In the actuator driving method according to the present invention, when the image vertical frequency is converted as shown in FIG. 7 (S110), the fixed output (eg, 50 Hz) is disabled (S120).

Subsequently, a set value corresponding to the conversion frequency is transmitted (S130). At this time, the gain value is sequentially distributed to the actuator driver 50 at a predetermined time (S140).

Subsequently, it is determined whether sequential gain value application to the actuator driver is completed (S150), and when it is completed, the operation is performed at a new image vertical frequency.

According to the method for preventing resonance noise according to the present invention, there is an effect of improving resonance noise during frequency conversion of a DLP actuator.

Those skilled in the art will appreciate that various changes and modifications can be made without departing from the spirit of the present invention.

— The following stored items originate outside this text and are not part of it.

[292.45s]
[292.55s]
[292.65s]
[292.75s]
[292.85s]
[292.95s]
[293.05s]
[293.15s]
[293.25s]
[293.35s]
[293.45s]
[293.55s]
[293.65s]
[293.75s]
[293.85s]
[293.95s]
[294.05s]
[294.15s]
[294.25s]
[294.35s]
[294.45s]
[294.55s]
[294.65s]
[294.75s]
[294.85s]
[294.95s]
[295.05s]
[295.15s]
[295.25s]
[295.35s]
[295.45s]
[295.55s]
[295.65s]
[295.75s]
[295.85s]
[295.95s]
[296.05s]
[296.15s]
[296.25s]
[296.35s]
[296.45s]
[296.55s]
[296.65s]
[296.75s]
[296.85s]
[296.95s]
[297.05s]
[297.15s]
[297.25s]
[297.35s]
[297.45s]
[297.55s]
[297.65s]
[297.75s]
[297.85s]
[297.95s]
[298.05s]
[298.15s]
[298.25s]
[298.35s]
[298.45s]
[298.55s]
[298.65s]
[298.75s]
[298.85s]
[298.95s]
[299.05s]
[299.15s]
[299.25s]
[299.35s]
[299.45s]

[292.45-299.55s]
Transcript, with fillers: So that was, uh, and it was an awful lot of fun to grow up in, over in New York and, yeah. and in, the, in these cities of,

Therefore, the technical scope of the present invention should not be limited to the contents described in the embodiments, but should be defined by the claims.

Claims (2)

In the video vertical frequency conversion method of a video device having a DLP (Digital Light Processing) actuator (actuator), Disabling a fixed output frequency if the image vertical frequency is converted; Transmitting and applying a gain value sequentially at a predetermined time when the set value corresponding to the converted frequency is transmitted; And And when the sequential gain values are applied, operating at a new image vertical frequency. The method of claim 1, And the gain value is applied in a direction in which the gain increases in time.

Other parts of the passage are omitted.